Elle a ajouté que Smith aurait probablement vomi ou aurait survécu à la tentative d’exécution avec des lésions cérébrales.
Les partisans de cette méthode rejettent les critiques et citent des exemples de manque d’oxygène dû à l’azote qui se produisent lors d’accidents ordinaires, où les victimes semblent ignorer ce qui leur arrive.
Une étude préparée pour les législateurs de l’Oklahoma, qui envisagent d’autoriser les exécutions à l’azote, cite des recherches concluant que « sans la présence d’oxygène, l’inhalation de seulement 12 respirations d’azote pur entraînera une perte de conscience soudaine ».

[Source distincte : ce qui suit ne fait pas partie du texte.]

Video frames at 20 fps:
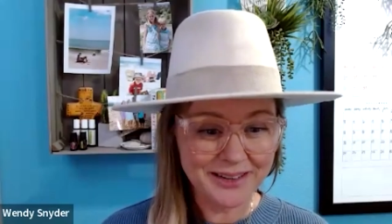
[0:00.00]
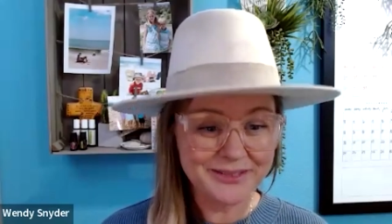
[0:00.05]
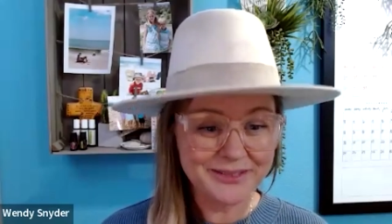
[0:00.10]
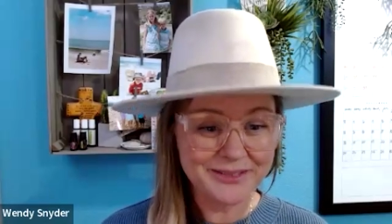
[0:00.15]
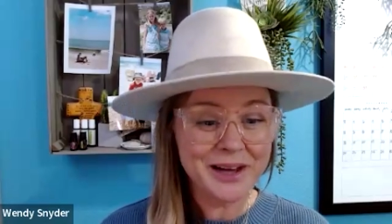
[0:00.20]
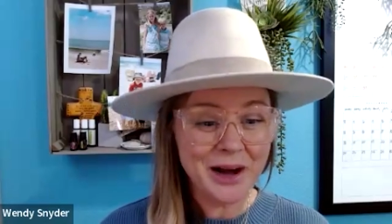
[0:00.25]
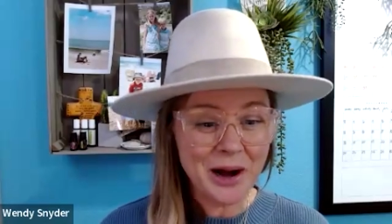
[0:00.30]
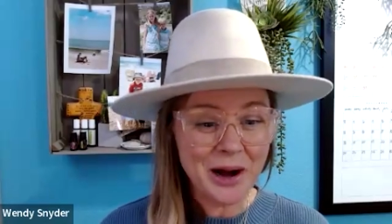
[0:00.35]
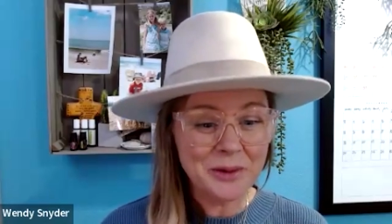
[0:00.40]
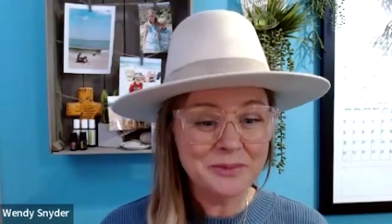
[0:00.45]
And it
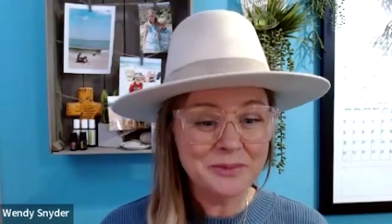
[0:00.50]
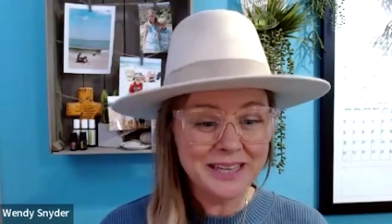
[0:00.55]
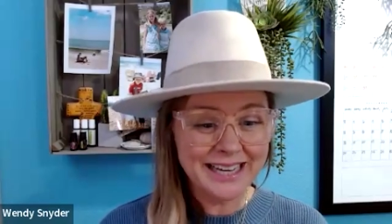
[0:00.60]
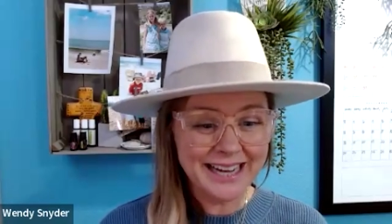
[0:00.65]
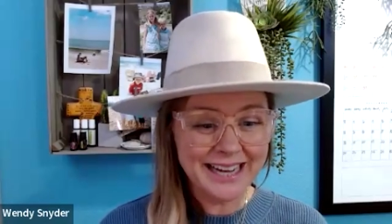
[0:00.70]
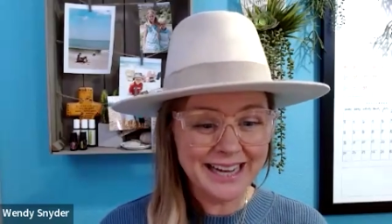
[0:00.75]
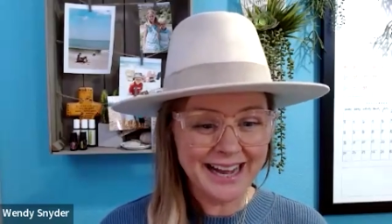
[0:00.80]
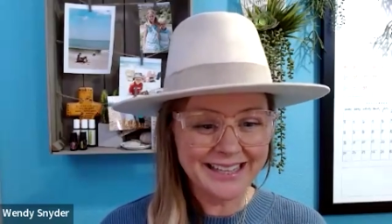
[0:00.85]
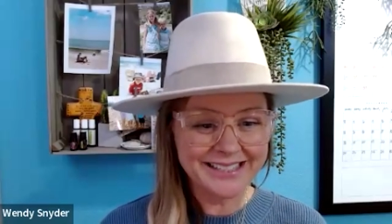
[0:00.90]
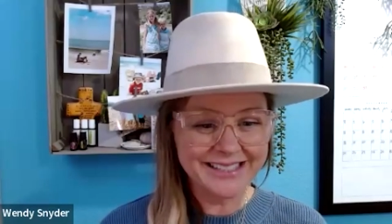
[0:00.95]
was all
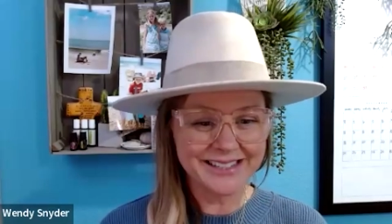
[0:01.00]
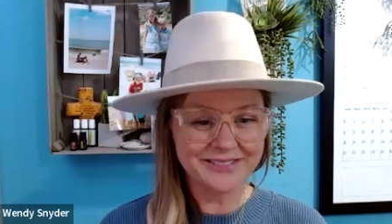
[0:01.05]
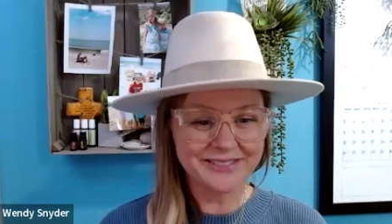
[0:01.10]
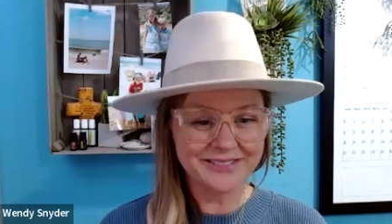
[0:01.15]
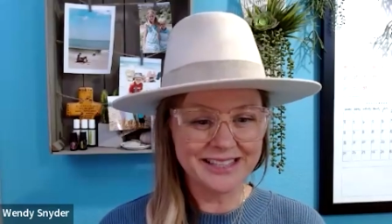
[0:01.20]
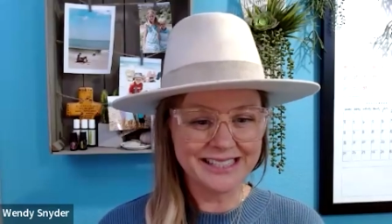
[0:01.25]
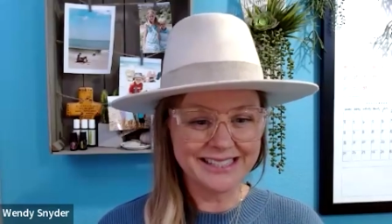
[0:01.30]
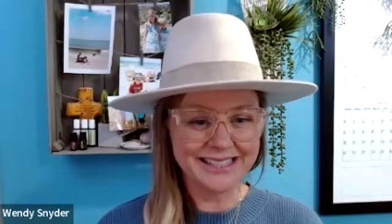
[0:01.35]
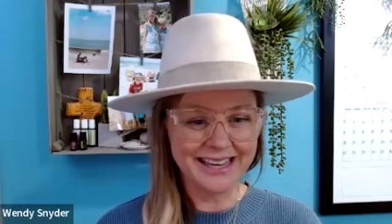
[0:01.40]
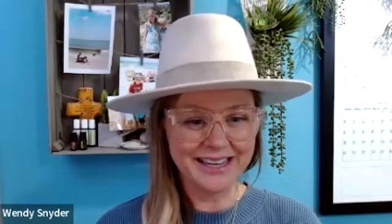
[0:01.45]
because
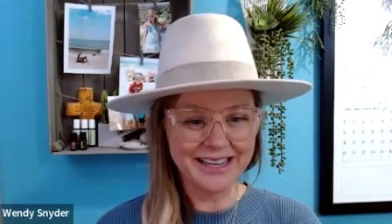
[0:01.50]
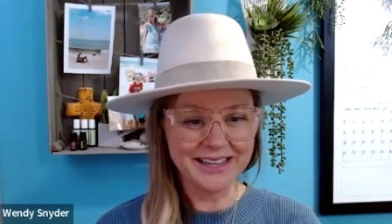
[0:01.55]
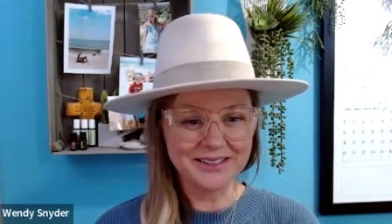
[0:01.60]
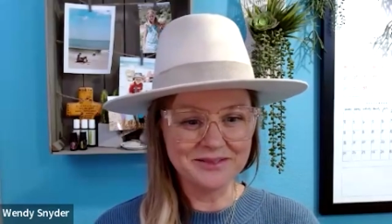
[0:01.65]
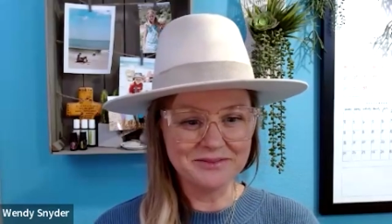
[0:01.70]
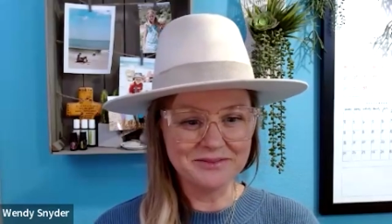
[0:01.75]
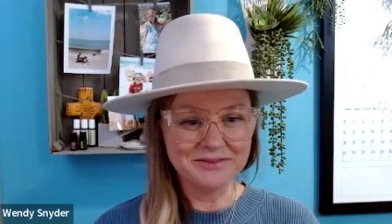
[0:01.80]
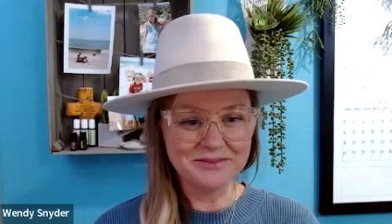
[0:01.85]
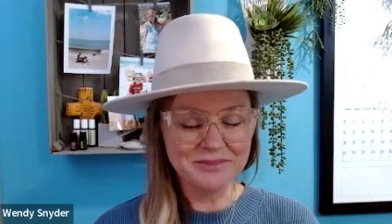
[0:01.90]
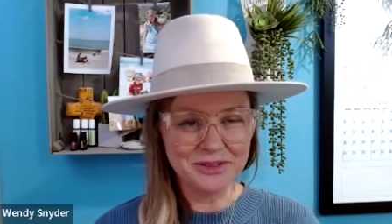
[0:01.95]
of this
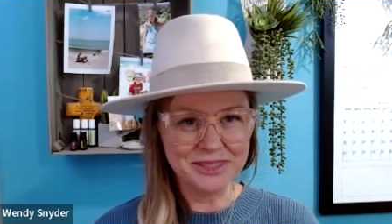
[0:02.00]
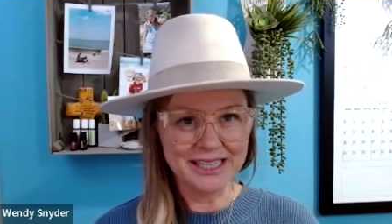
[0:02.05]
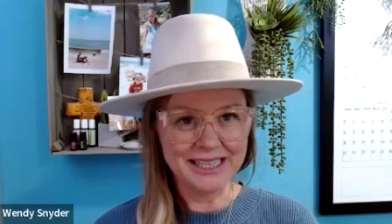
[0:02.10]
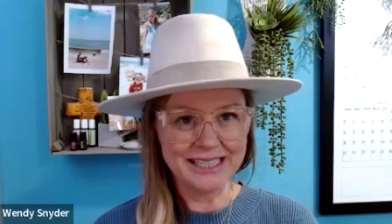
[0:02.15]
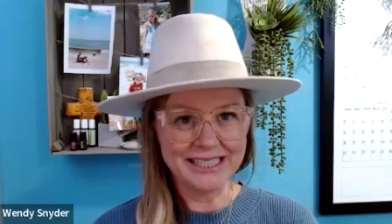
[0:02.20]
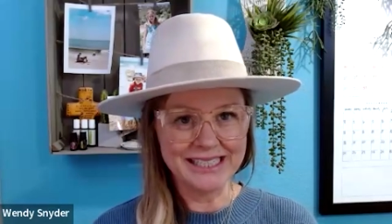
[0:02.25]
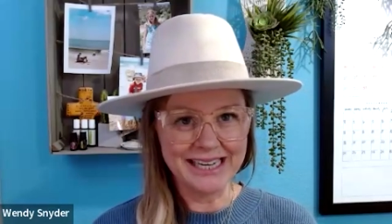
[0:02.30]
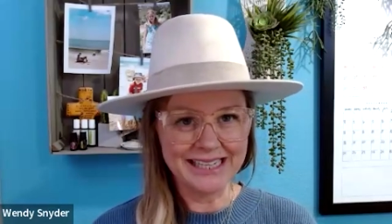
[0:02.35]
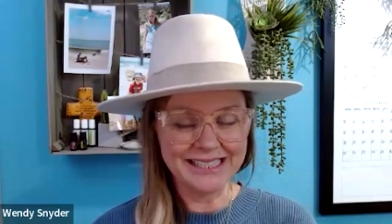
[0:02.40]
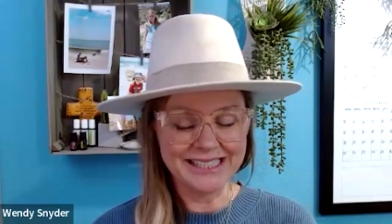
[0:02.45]
like
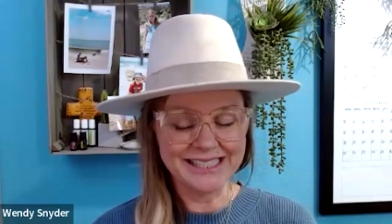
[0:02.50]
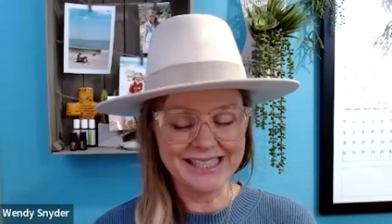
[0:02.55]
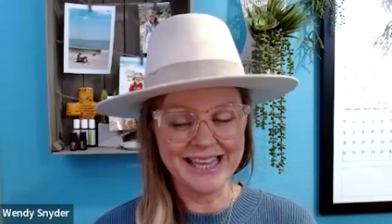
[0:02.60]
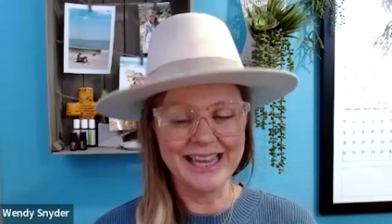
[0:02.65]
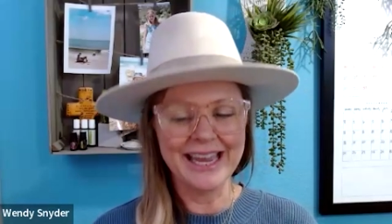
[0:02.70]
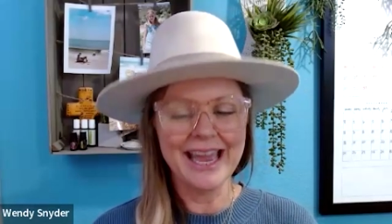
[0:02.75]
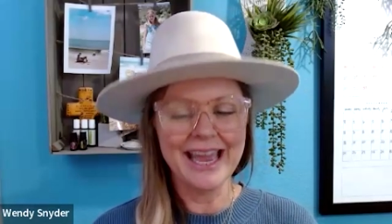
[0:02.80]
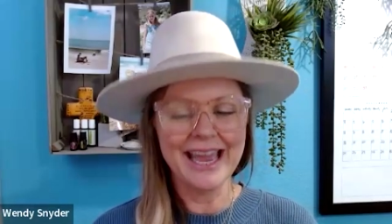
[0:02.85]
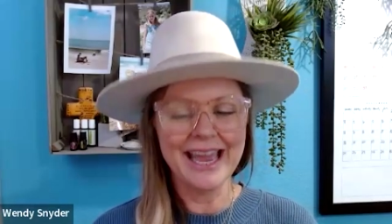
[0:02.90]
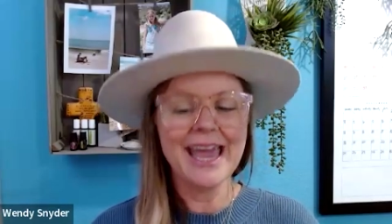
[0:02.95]
music dance
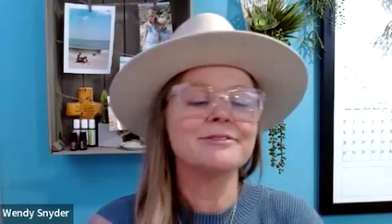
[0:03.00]
thing.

Le procureur général de l’Alabama, Steve Marshall, a qualifié l’azote gazeux de “peut-être la méthode d’exécution la plus humaine jamais entreprise”.
Mercredi, la Cour suprême des États-Unis a refusé d’entendre la contestation judiciaire de Smith, qui affirmait que la tentative de l’exécuter une seconde fois violait ses droits constitutionnels.
Une décision impopulaire
La vague d’intérêt suscitée par l’exécution de Smith survient alors que l’enthousiasme pour la peine de mort diminue dans la plupart des régions des États-Unis.
Le nombre d’exécutions a considérablement diminué depuis son pic de 98 en 1999, selon le Centre d’information sur la peine de mort.
Non seulement le nombre de condamnations à mort exécutées dans un nombre plus restreint d’États est en baisse – au cours de la dernière décennie, 10 États n’ont vu qu’un seul prisonnier exécuté dans chacun d’entre eux – mais les tribunaux prononcent également moins de condamnations à mort.
« Nous avons constaté un changement significatif dans le soutien américain à la peine de mort », déclare Robin Maher, directeur exécutif du Death Penalty Information Center.
Un sondage Gallup, qui suit l’attitude du public à l’égard de la peine de mort depuis près d’un siècle, indique que 53 % des Américains sont favorables à la peine de mort pour les meurtres pour lesquels il y a eu une condamnation.
Ce chiffre est inférieur aux 80 pour cent enregistrés lors du sondage d’il y a 30 ans.
Robin Maher affirme que divers facteurs ont conduit à une diminution de la peine de mort, non seulement des exécutions bâclées, mais aussi l’exonération de près de 200 condamnés à mort, des changements juridiques interdisant l’exécution de personnes handicapées mentales et de mineurs, et des réserves croissantes concernant devant le jury au sujet de la peine de mort.
“Je m’attends à ce que cette tendance se poursuive”, a-t-elle ajouté.